一方で、中小企業はさまざまな制約と課題に直面しています。資金や人材、技術のような経営資源が少ないだけでなく、資本市場の不完全性のために、外部資金の調達にも制約があります。経営者の高齢化が進み、後継者問題を抱える企業も多く、事業承継が重要な課題になっています。また、日本では起業(創業)が長期にわたって低迷し、廃業が開業を上回る状態が続き、経済活力の低下が懸念されます。そのため、これまで、中小企業の不利を緩和し、起業(創業)を支援するさまざまな政策が行われてきました。中小企業の研究開発を支援し、成長と生産性向上を促す政策も重視されています。

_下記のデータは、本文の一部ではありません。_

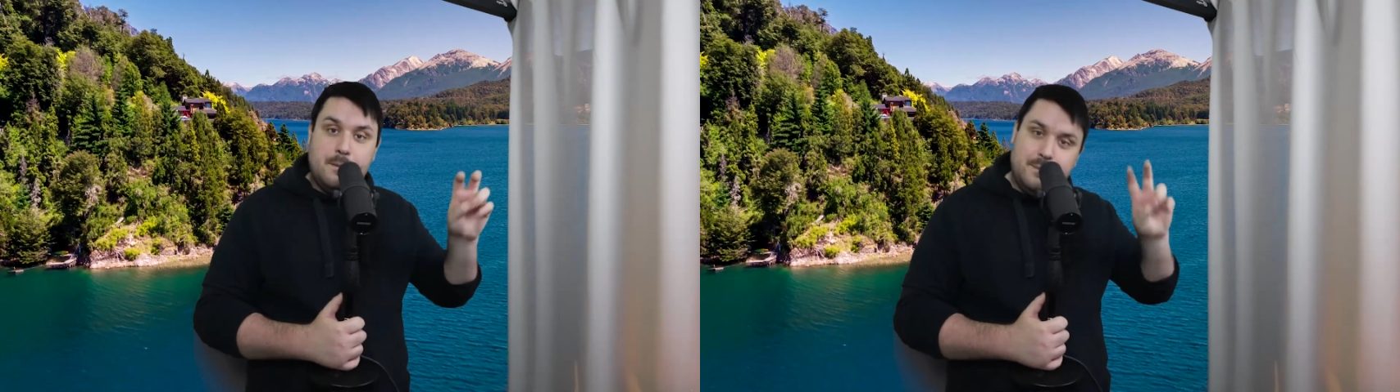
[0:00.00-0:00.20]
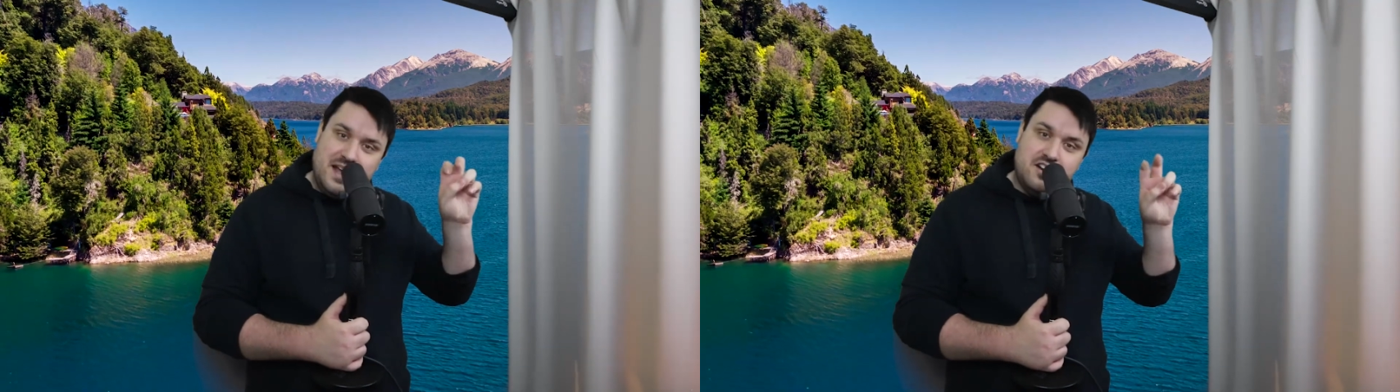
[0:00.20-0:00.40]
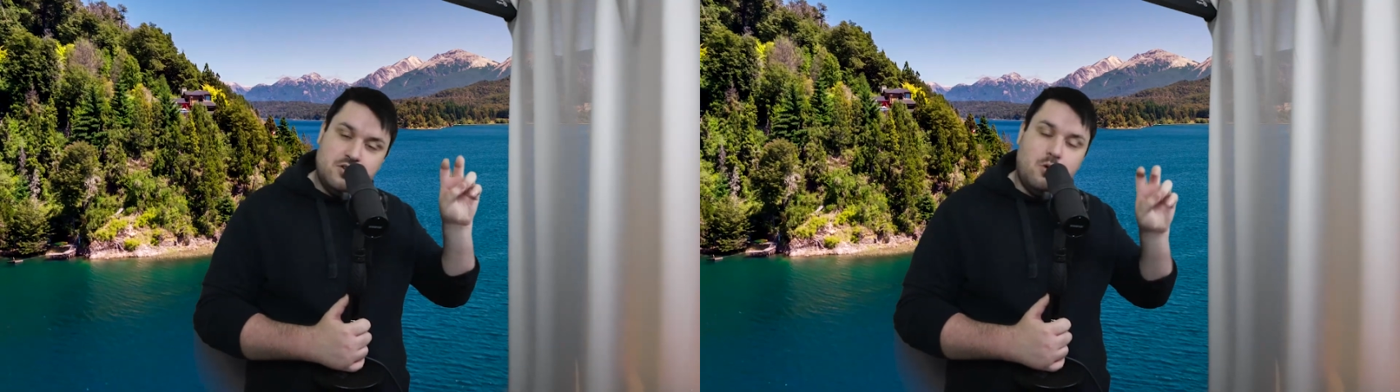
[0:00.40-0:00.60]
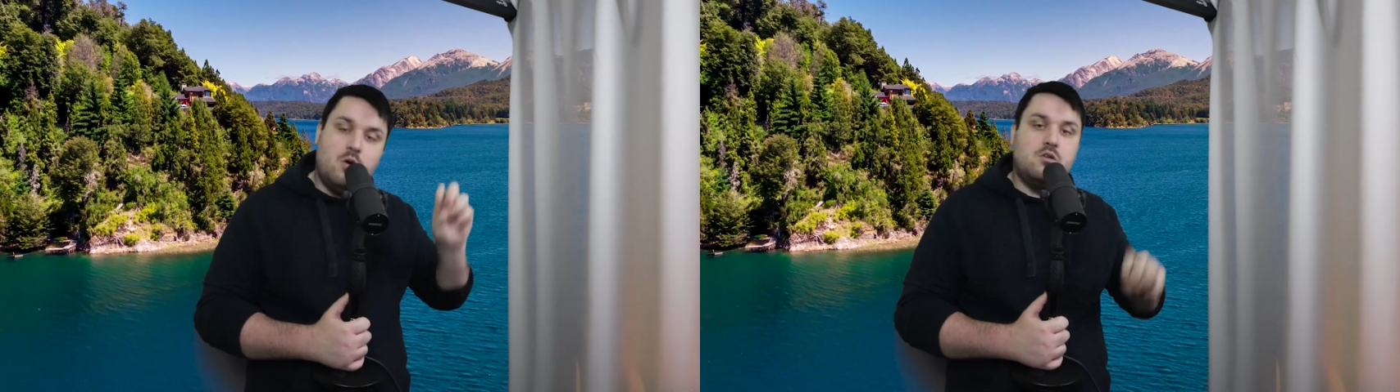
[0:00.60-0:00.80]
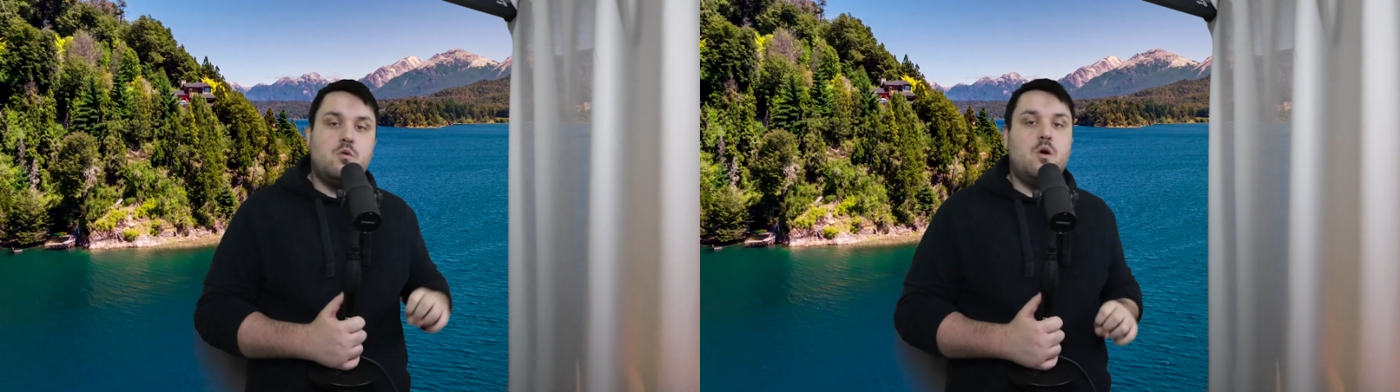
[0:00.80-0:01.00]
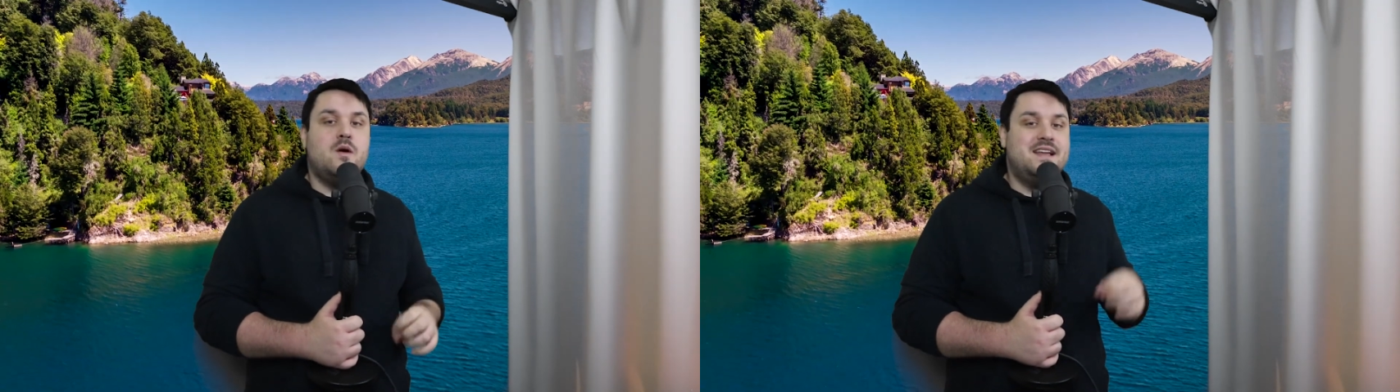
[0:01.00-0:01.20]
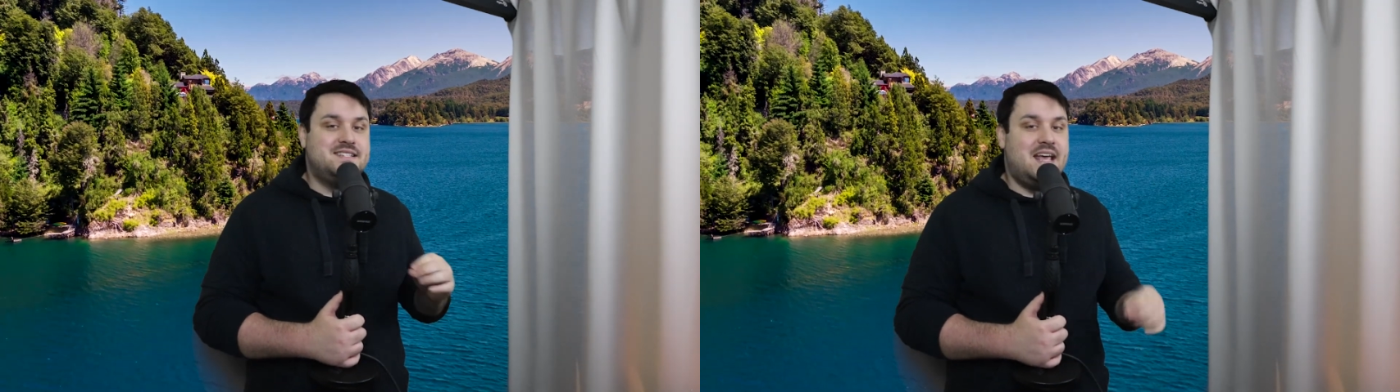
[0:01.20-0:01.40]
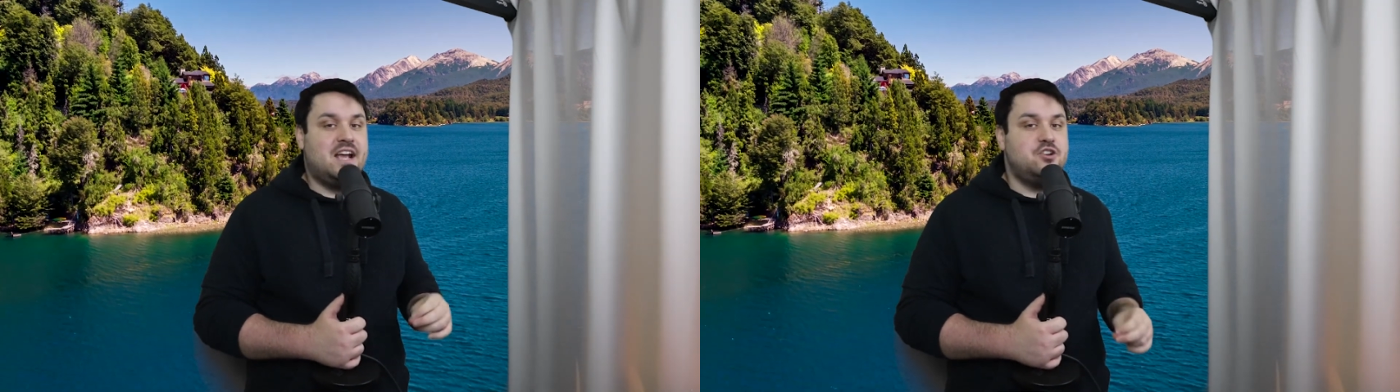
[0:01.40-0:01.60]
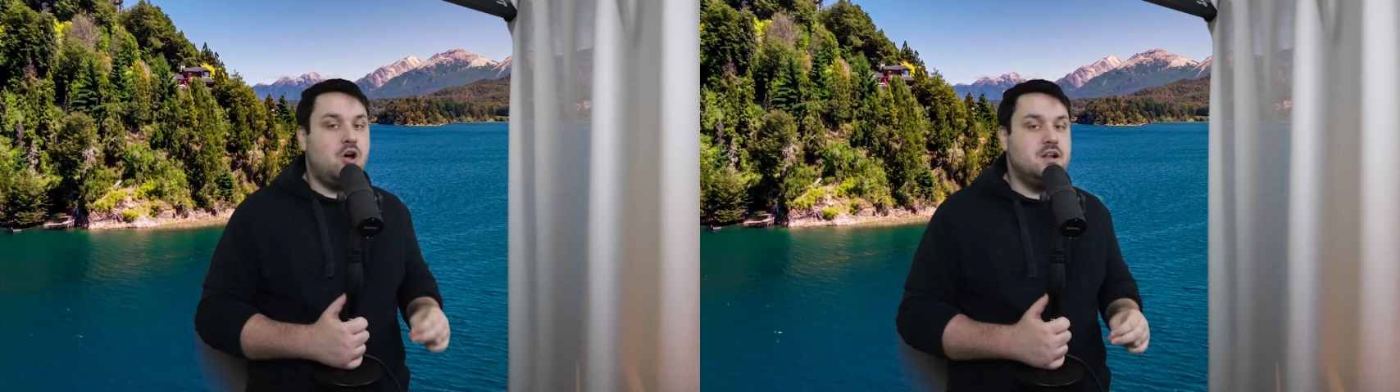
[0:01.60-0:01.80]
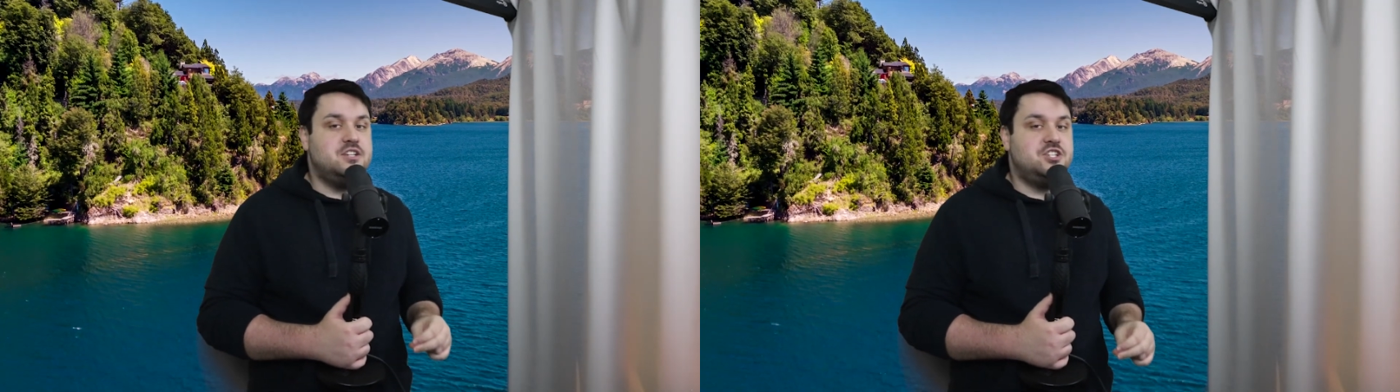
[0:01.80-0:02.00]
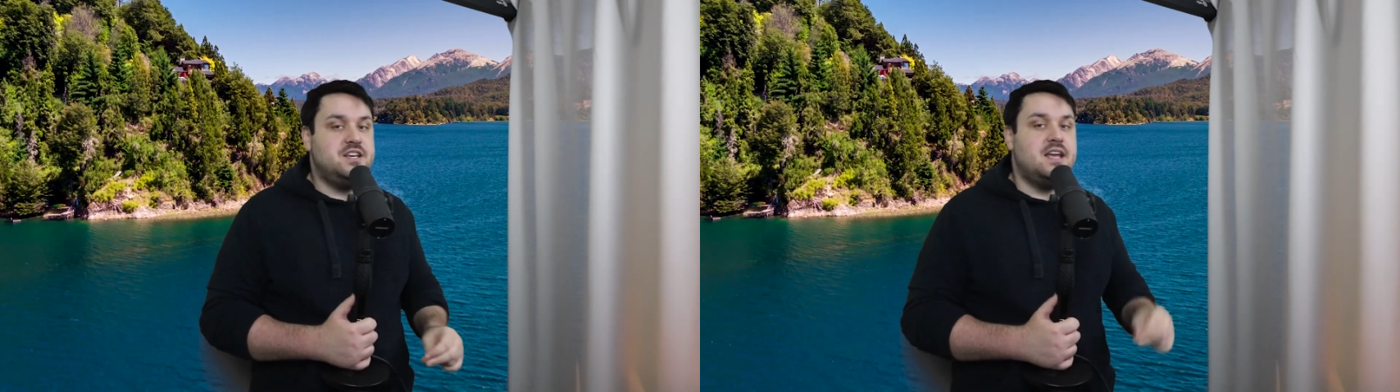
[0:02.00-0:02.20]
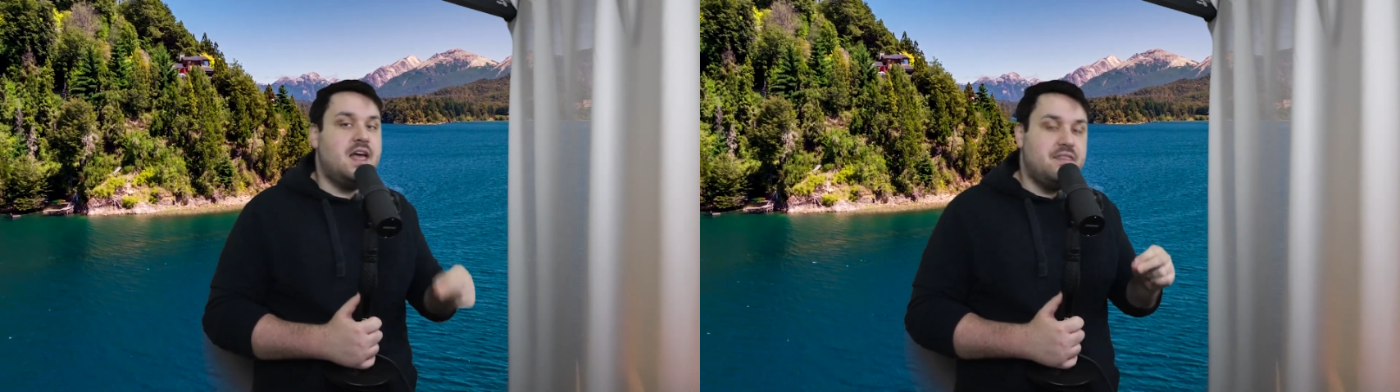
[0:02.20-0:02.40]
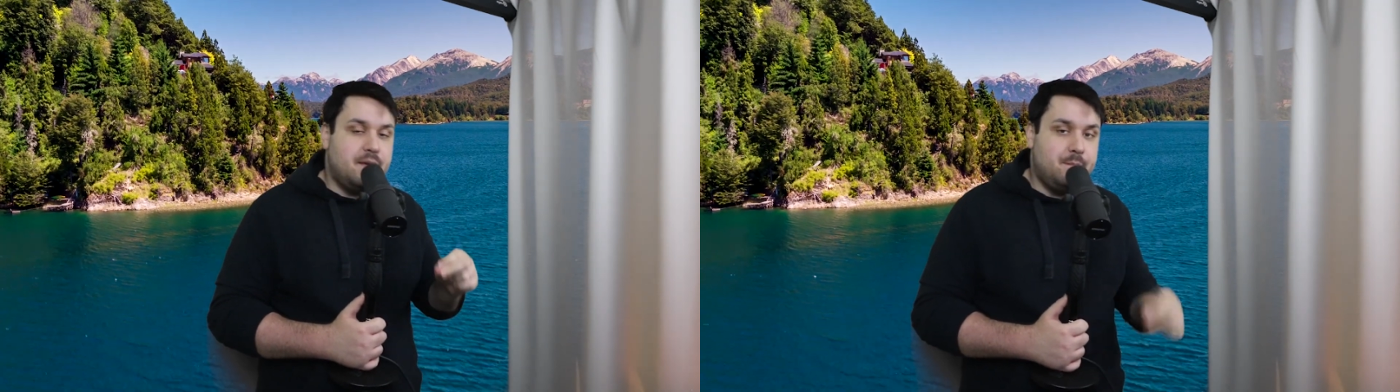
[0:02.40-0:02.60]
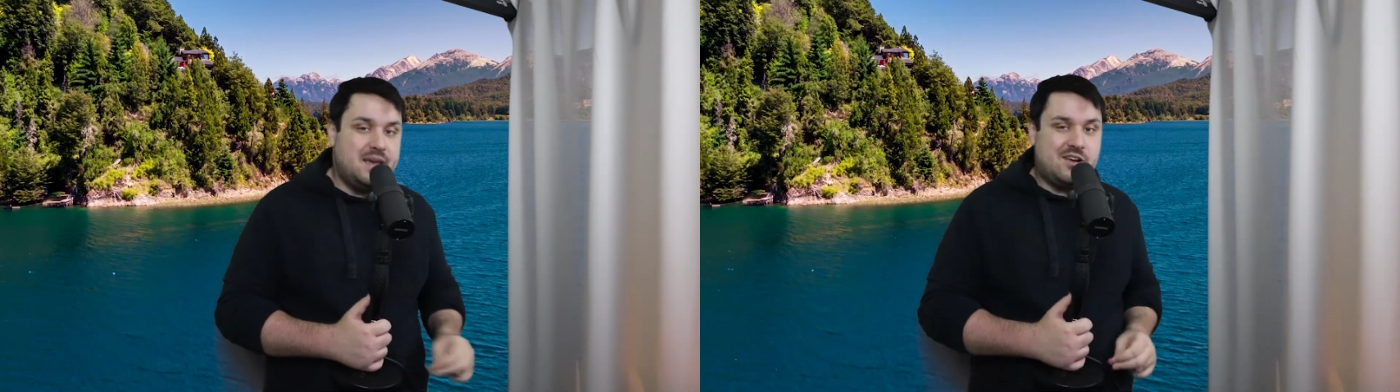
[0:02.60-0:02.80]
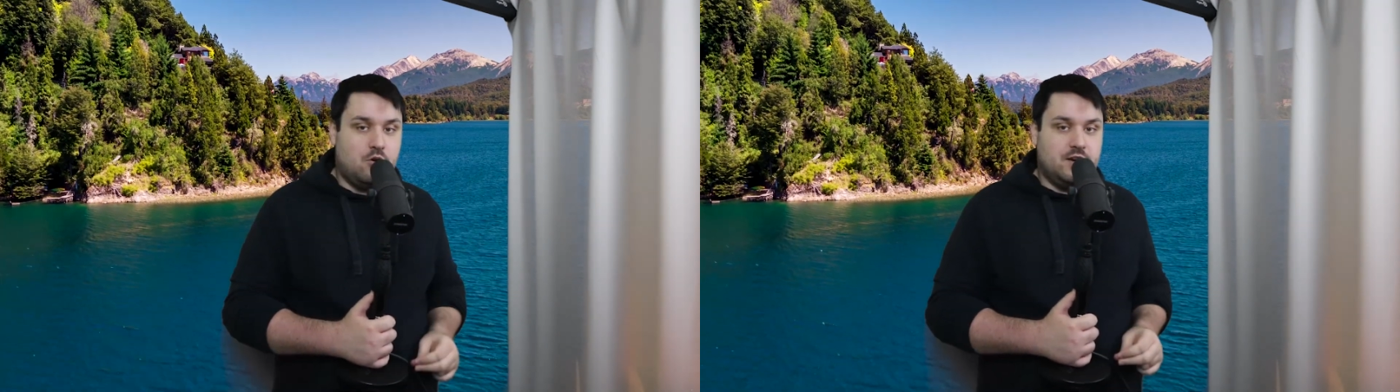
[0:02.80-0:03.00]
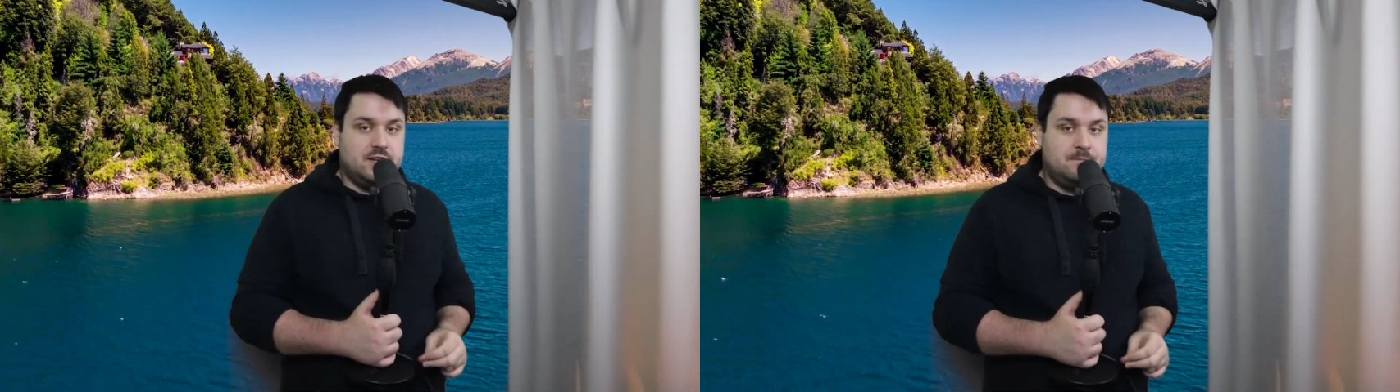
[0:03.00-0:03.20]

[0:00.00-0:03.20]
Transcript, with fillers: better quote unquote technology than Bitcoin.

これらの政策に効果があるのか、政策が適切に設計されているか、より良い政策はいかにあるべきか。このような政策評価研究は、これまでは企業データや政策データの制約により、十分に行われてきませんでした。本センターは経済産業省との共同研究の拠点として、中小企業を対象とするさまざまな実証研究、特に政策評価研究を進めていきます。